In July the United States Supreme Court struck down a provision of the Voting Rights Act, originally passed in 1963 to prohibit voting discrimination. The Court declared it unconstitutional to require certain states—including North Carolina—to undergo federal approval or “preclearance” for any changes to voting procedures. The decision was founded on the 15th Amendment to the Constitution.

The July ruling did not, however, strike down the provision that judges can put states back under federal scrutiny, although Congress must create a new coverage formula for evaluating voting laws and procedures.

To serve that purpose, Congress—if it is to divide the States—must identify those jurisdictions to be singled out on a basis that makes sense in light of current conditions,” the ruling reads.

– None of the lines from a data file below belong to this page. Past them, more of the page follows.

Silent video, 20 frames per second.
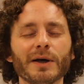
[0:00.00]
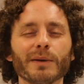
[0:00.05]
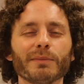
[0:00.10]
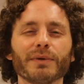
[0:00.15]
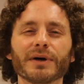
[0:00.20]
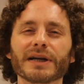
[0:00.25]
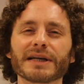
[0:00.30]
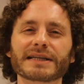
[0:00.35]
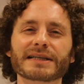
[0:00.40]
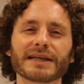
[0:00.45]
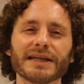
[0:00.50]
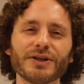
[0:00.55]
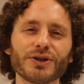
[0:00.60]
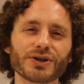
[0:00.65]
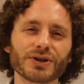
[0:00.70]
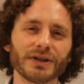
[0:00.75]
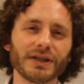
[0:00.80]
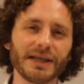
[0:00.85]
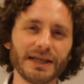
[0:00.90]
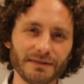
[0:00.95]
but
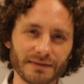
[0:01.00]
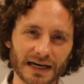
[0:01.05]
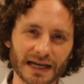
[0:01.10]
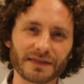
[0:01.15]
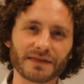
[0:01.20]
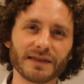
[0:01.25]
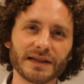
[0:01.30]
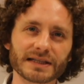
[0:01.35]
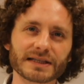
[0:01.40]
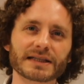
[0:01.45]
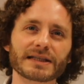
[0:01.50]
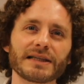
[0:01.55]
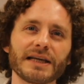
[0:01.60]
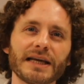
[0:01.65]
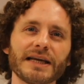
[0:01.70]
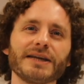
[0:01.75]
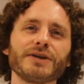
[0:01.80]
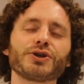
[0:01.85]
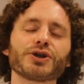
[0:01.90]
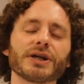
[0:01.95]
essentially at this
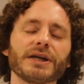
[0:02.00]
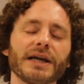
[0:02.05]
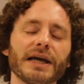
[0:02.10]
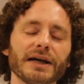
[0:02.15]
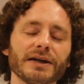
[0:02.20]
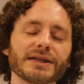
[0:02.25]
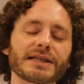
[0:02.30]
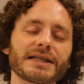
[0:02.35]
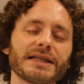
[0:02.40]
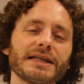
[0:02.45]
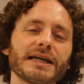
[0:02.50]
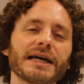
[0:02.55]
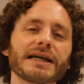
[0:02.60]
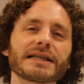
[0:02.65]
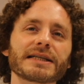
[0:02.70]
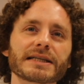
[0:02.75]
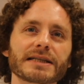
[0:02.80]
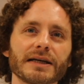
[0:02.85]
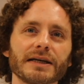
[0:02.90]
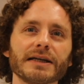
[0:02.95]
stage an LCI
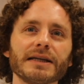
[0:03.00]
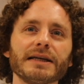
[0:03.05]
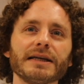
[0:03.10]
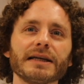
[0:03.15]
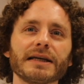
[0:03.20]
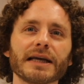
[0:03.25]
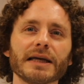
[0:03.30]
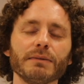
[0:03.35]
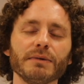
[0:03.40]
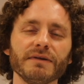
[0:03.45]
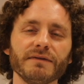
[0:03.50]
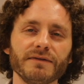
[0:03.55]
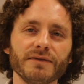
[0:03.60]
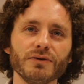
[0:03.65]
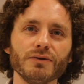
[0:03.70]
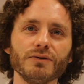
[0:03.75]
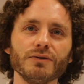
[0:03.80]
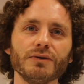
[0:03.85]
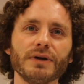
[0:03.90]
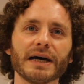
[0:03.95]
study can be
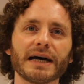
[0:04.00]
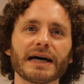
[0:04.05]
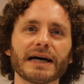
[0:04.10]
viewed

Holder previously spoke out about the Supreme Court’s ruling to strike down Section 4 of the Voting Rights Act, a case that he was the petitioner of. He stated in a Sept. 20 speech that it “invalidated a cornerstone of American civil rights law.”

He added that the DOJ would not permit the ruling to be interpreted as “open season” for states to suppress voting rights.

“Today’s action is about far more than unwarranted voter restrictions," Holder said. "It is about our democracy, and who we are as a nation. It pains me to see the voting rights of my fellow citizens negatively impacted by actions predicated on a rationale that is tenuous at best—and on concerns that we all know are not, in fact, real.”

In August, the Justice Department filed two lawsuits against Texas, which also passed voting reform legislation this year. The first challenges the state’s ability to redraw district maps, which Holder said is racial discrimination, and the second law challenges the state’s requirement of photo identification when registering to vote.